A lot of people see the president as The Mule now, too, I think, by which they imply that Trump was both unpredictable and capable of disproportionately large influence on the direction of society relative to what we would have expected from the ordinary ebbs and flows of history. Of course, the Voxsplainer types would be happy to provide you with their latest patronizing explanation for why and how Trump was elected. They’ll also follow it up with a series of snide sub-tweets to give themselves ironic cover. But the many on the left who cannot understand his election or his continued support often have difficulty fathoming that his base did not form as the result of Mule-style manipulation of some sort of another. It’s a backhanded compliment for a big slice of humanity: they couldn’t possibly be this stupid. Of course, it’s also condescending as hell.

The truth is even more condescending. Trump is not a Seldon Crisis. Trump is not the Mule. Sorry. The rotation between equality and liberty continues unabated, peacefully or otherwise, over the centuries. And it’s all happening again. Except it is different this time. It is happening faster. Much faster. Not because of the existence of a Mule character like, say, Hitler, whose individual influence thwarts the ability of the psychohistorians like Hari Seldon or Will Durant to predict paths. And it’s not because of Trump, as much as many want to paint him with that brush.

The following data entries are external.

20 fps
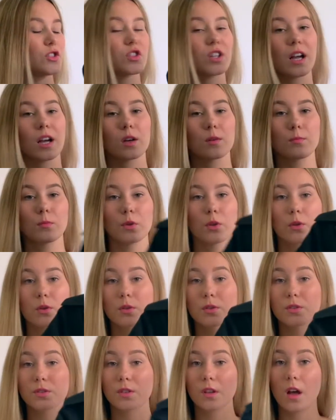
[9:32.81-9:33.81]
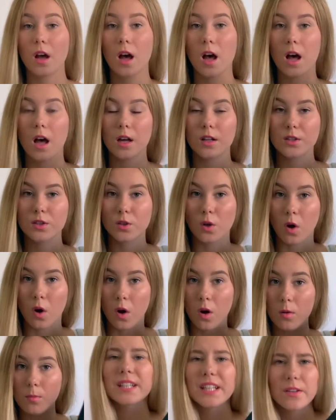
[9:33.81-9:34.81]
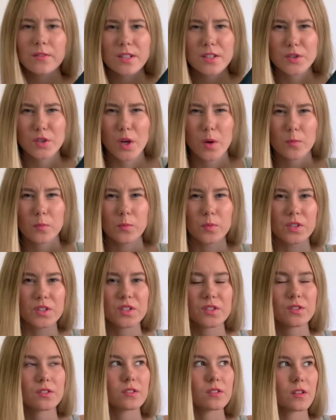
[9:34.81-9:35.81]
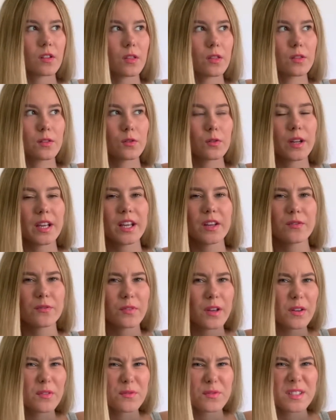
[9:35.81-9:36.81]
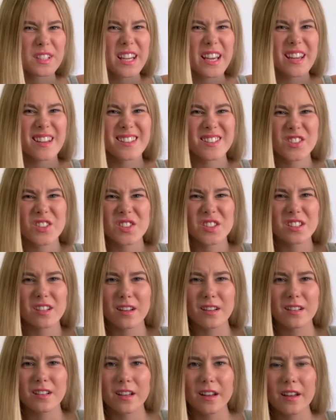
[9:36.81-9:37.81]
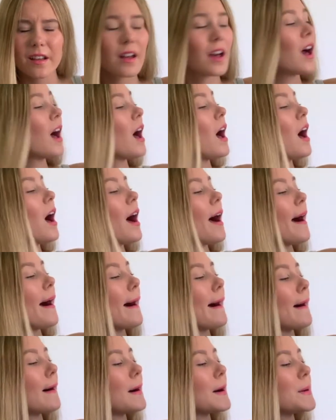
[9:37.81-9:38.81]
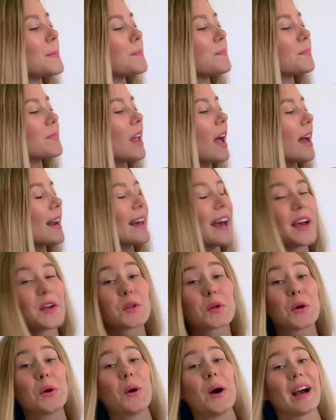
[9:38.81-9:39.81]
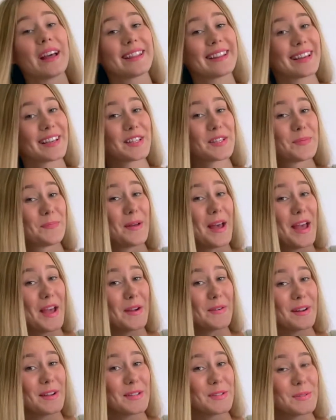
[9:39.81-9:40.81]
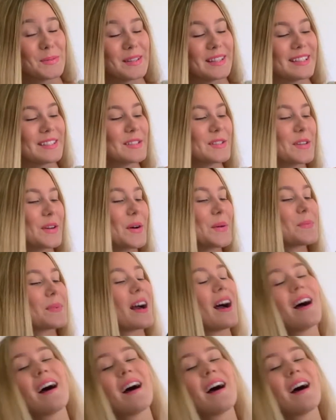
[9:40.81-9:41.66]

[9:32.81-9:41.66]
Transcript: Jacquemus top. I believe this top was $350, just under. And I had quite the experience with this top.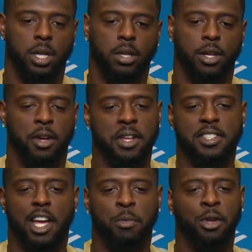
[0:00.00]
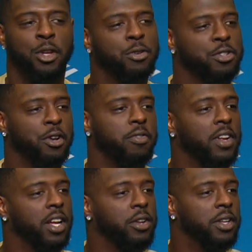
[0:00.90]
you know, anytime you lose, you don't feel
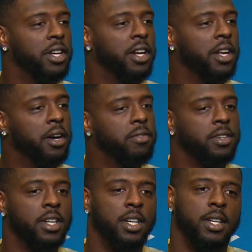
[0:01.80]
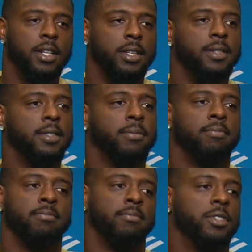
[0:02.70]
like you did enough.
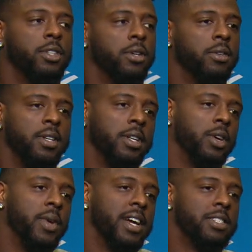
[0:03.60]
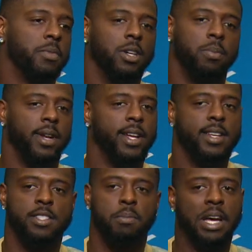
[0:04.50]
So, you know, we had some good
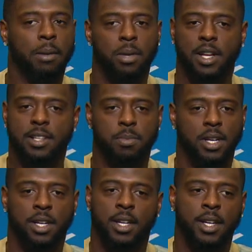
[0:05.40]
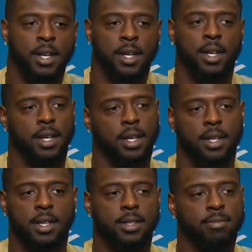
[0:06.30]
plays, some bad plays, but
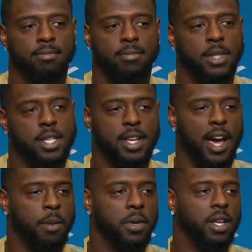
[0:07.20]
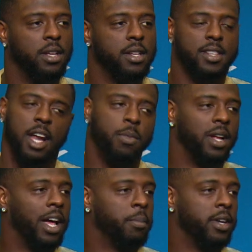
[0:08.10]
it's got to be a
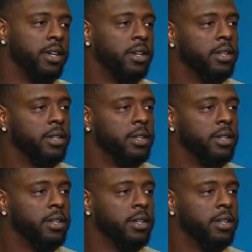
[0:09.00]
lot better.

It’s because of the internet.

Taxonomy of Tribalism

“All politics is local.” - Tip O’Neill, Jr.

It wasn’t that long ago that Speaker O’Neill was right in saying that politics was local. Politics and civics were largely formed in a household, shaped by a local community and then influenced by a largely regional experience. Most people shared party affiliations with their parents, and if they shed them, it was a ritualistic shedding of those affiliations in favor of another held by a similar group — think Woodstock or Haight-Ashbury. Diversity of belief was protected by general isolation from other groups. You knew what the politics and civics of a small town in Oklahoma with one Baptist church would be. You knew what politics a union town in Ohio with a steel mill would adopt. The meeting at the community center in a poor district of a big city held few secrets. Our towns, our families, our communities were our echo chambers.

I come to bury this notion, not to praise it!

These structures fostered social stability, which was often a boon to those communities. People had structures for emotional and material support, people who would be there to keep an eye on their home when they traveled. People who would stop by with food after a funeral (which they always went to). People who provided accountability and comfort and resources to empower productive risk-taking. They show themselves in the wake of tragedies like Hurricane Harvey in huge quantity because — and I genuinely believe this — people are generally good. But as much as I sobbed like a baby watching the good-ol-boys of the Cajun Navy roll in from New Orleans, Lafayette and Baton Rouge, I’m not naïve, Kay. I know this won’t last forever. In a few weeks, maybe a couple months, we’ll be back to business as usual. A lot of people (these are not the generally good people I was talking about earlier, in case you were wondering) have already jumped the gun, trying to decide which political stance they want to justify through use of the disaster. If history is any guide, the rest of us will follow.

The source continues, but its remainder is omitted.